The writers’ room focused heavily on character-driven storytelling. Fisher explained that the series aims to portray characters as “complicated, nuanced, and layered,” allowing them to make mistakes and behave inconsistently in ways that reflect real human behavior.

The second season’s storylines were influenced by the writers’ room members’ personal experiences. Lampert explained that “some of the emotional aspects and the situations that the characters find themselves in were based on people’s personal experiences. That’s why the show felt so grounded.” One of the major themes tackled by the writers in the second season was the exploration of mental health issues. The show consulted with a psychologist named Dr. Taji Huang and also collaborated with the Mental Health America organization.

The writers also developed storylines exploring Marcus’s depression and Ginny’s struggles with self-harm, aiming to present these issues as ongoing experiences rather than episodic plot devices. Fisher explained that the series deliberately avoids the structure of an “issue-of-the-week” drama, preferring to allow emotional arcs to unfold gradually across the season.
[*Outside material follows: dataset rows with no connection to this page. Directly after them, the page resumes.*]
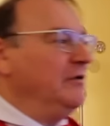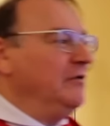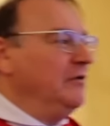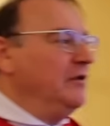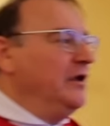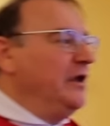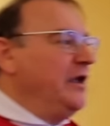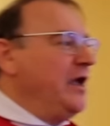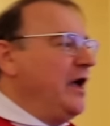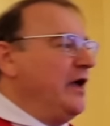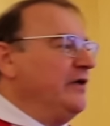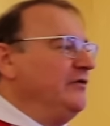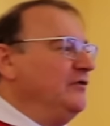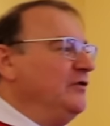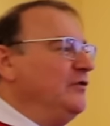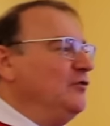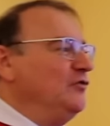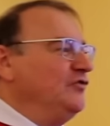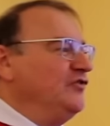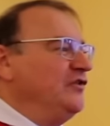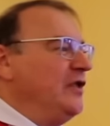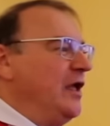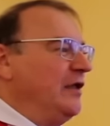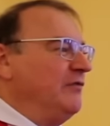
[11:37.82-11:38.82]
The guy
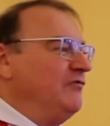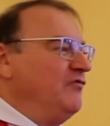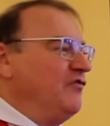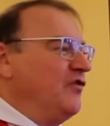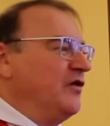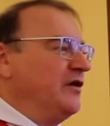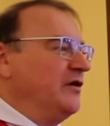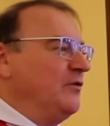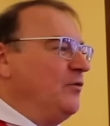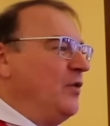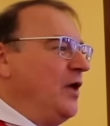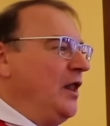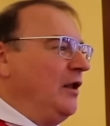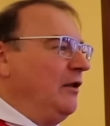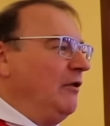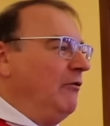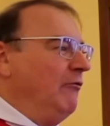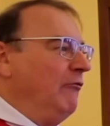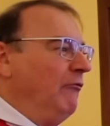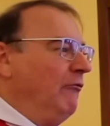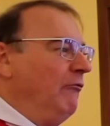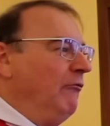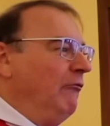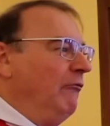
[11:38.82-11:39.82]
knows that very well.
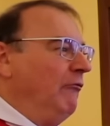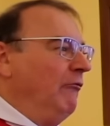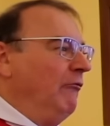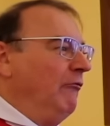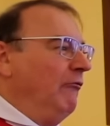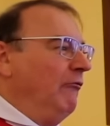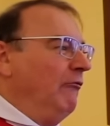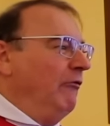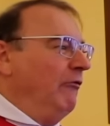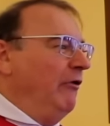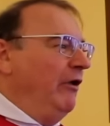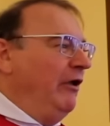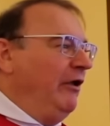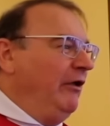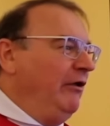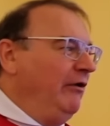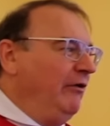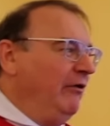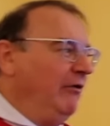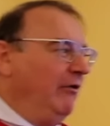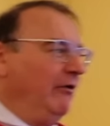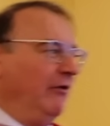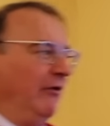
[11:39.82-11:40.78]
Right?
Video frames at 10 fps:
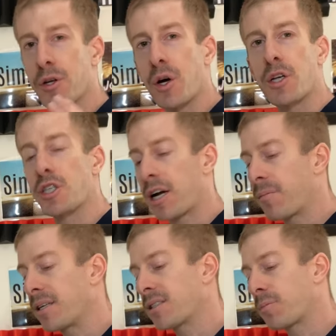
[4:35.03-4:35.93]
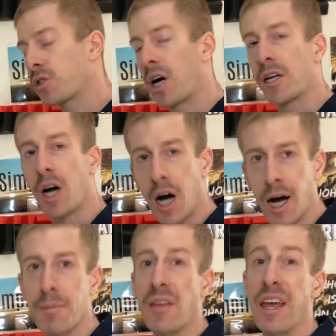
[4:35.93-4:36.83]
You go to check my sups dot
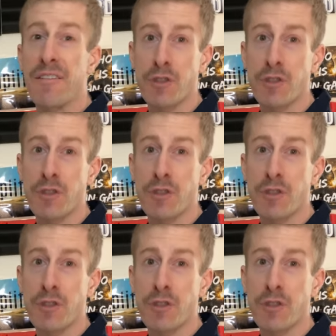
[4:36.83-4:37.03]
com, and they have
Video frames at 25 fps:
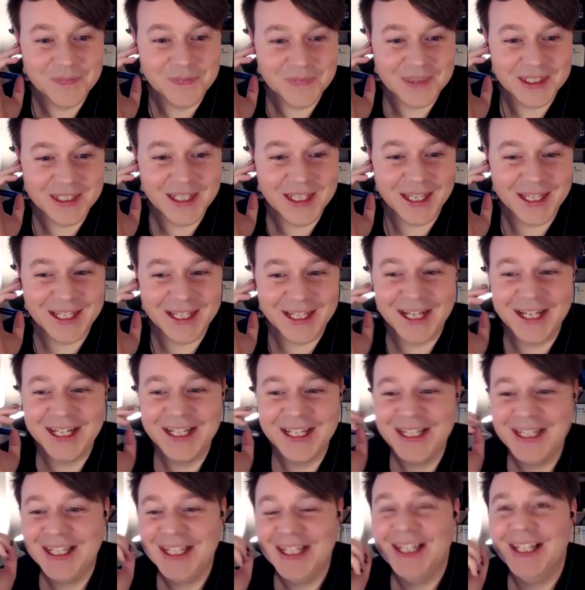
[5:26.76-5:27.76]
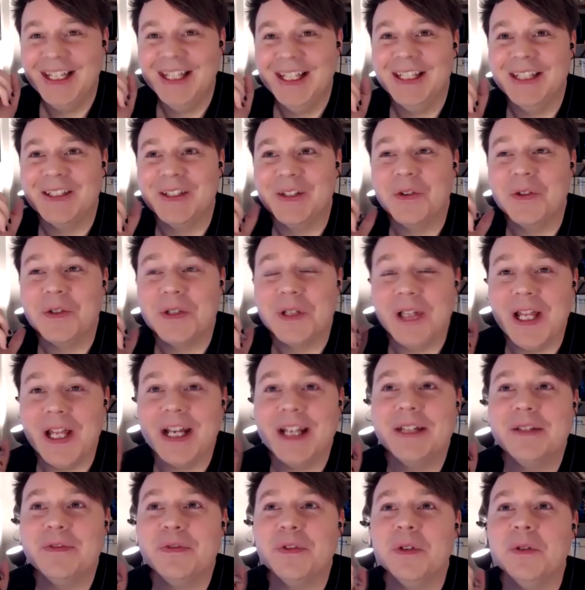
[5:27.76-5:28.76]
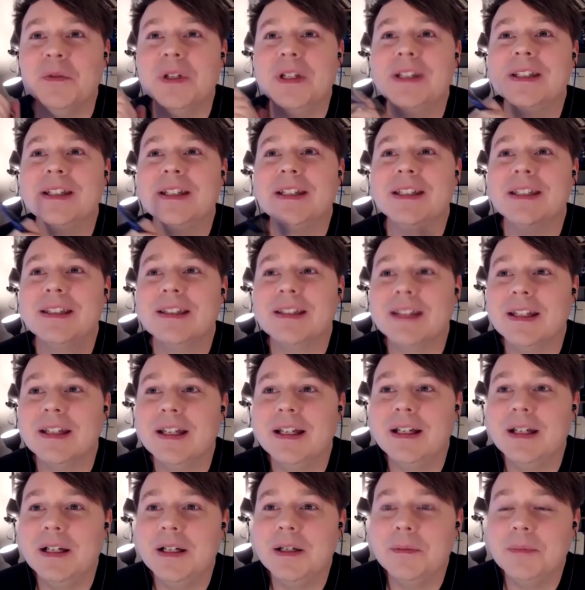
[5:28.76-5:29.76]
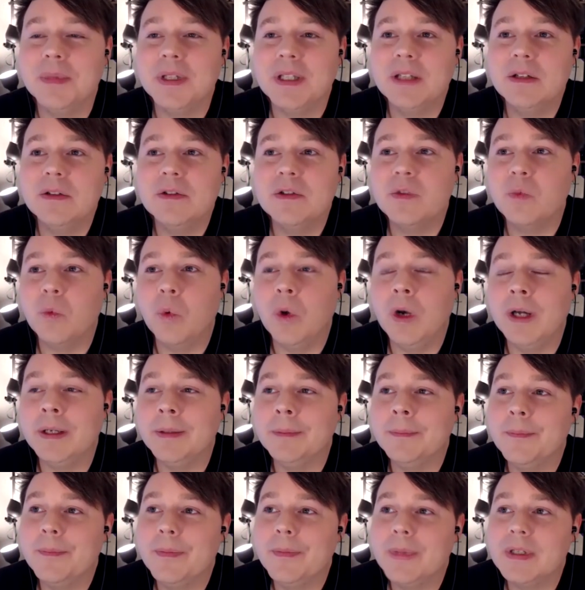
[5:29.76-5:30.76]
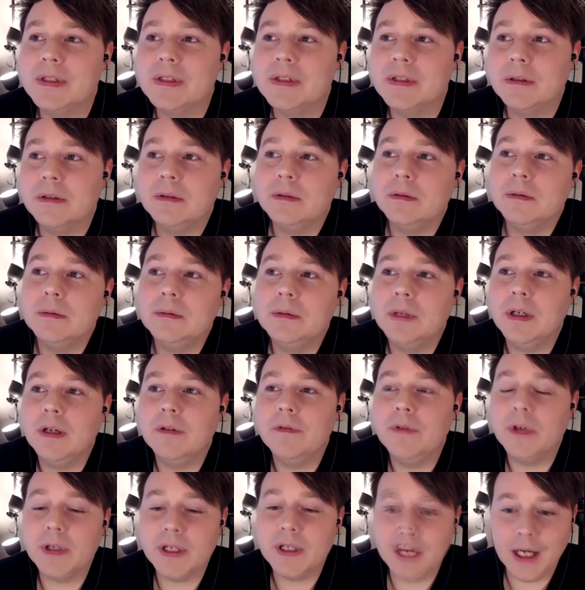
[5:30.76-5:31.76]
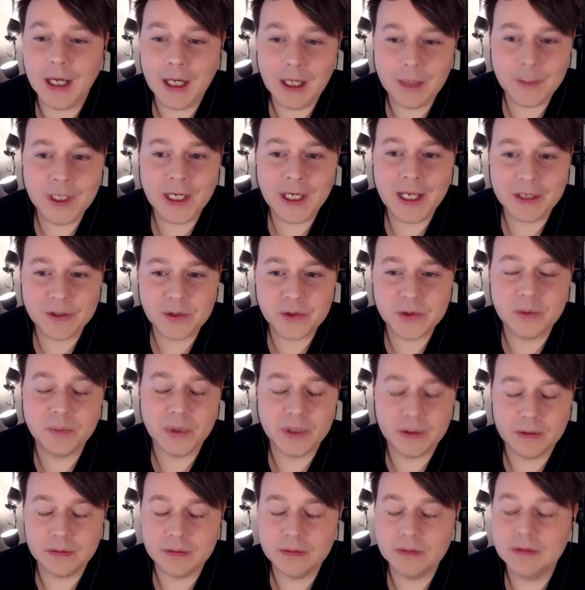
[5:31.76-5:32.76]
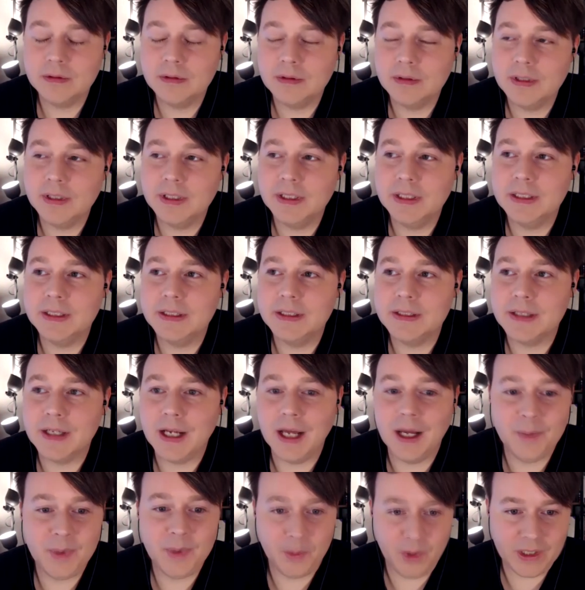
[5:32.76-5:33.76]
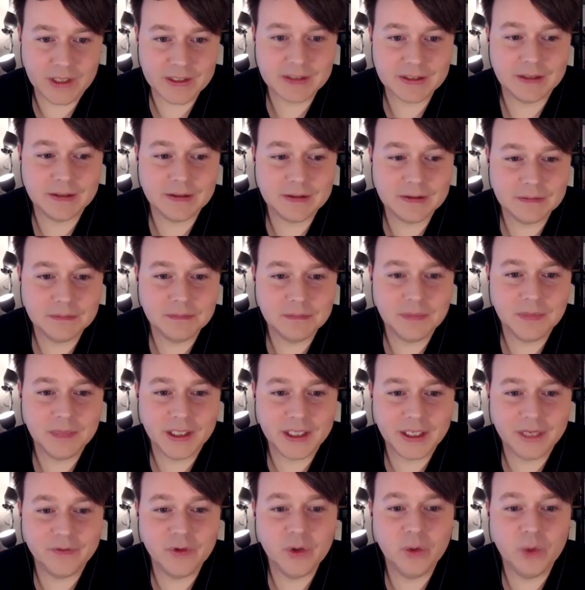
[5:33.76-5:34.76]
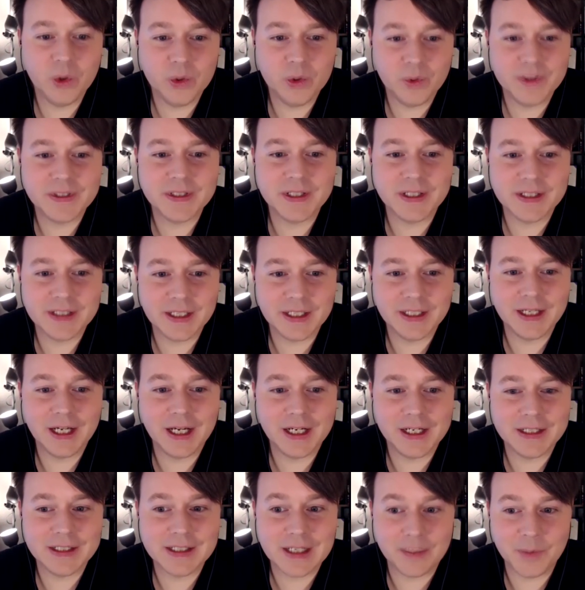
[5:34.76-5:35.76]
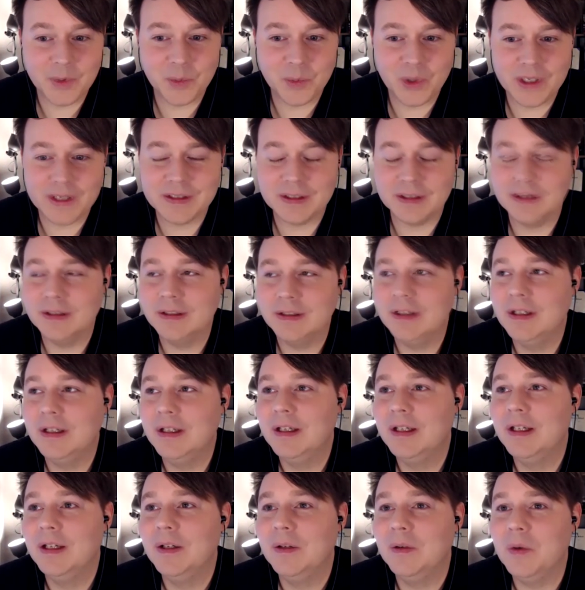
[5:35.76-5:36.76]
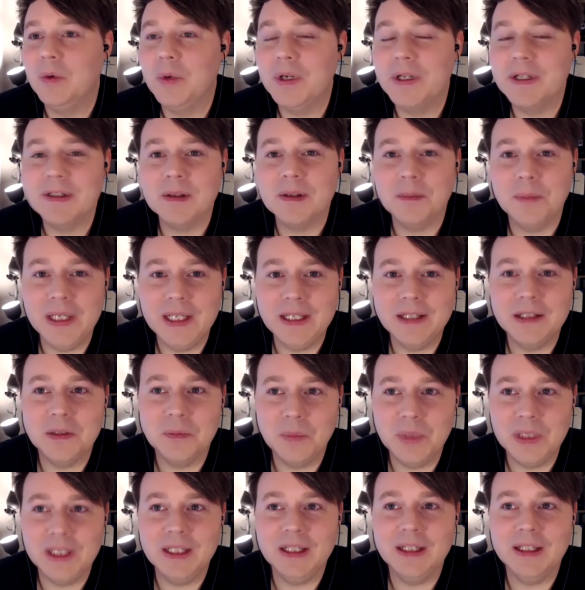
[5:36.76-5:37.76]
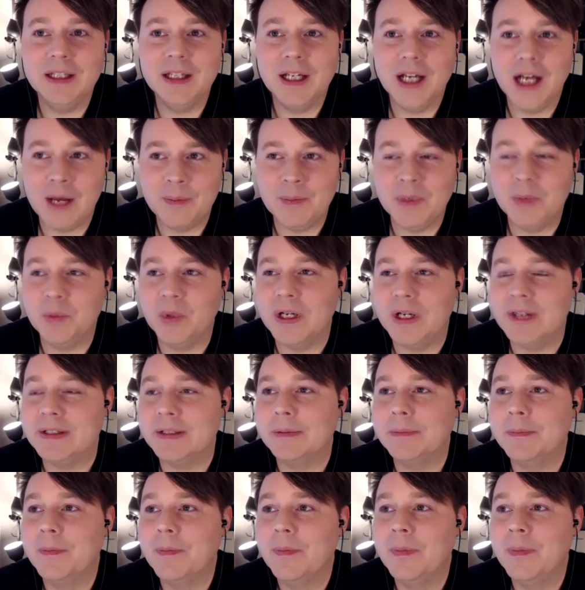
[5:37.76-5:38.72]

Yeah, yeah, yeah. So there's a lot of different reasons. Um, here's one. So a very common attribute is omnipresence. Like everyone wants to say God is omnipresent. Well, what does it mean to be omnipresent?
=== Narrative direction ===
The second season adopted a darker and more introspective tone than the first season. According to Lampert , the writers of the show had concentrated on characterizing how the characters deal with their trauma, complicated relationships, and the repercussions of their past actions. The writers had also developed the secondary characters and their relationships, including Ginny’s friendships and Georgia’s romantic relationships. This is to further explore the concept of family and the repercussions of Georgia’s past actions.

=== Filming ===
Principal photography for Ginny & Georgia Season 2 began in February 2022, with filming taking place in locations including Cobourg, Ontario later that month. The first two episodes of the season, titled "(Welcome Back, Bitches!)" and "(Why Does Everything Have to Be So Terrible, All the Time, Forever)?", were directed by James Genn, along with rotating directors Danishka Esterhazy and Audrey Cummings. Cinematography included warmer tones and moody lighting for dramatic scenes, notably in therapy sessions and flashbacks, with enhanced visual storytelling, particularly in Marcus’ depression arc.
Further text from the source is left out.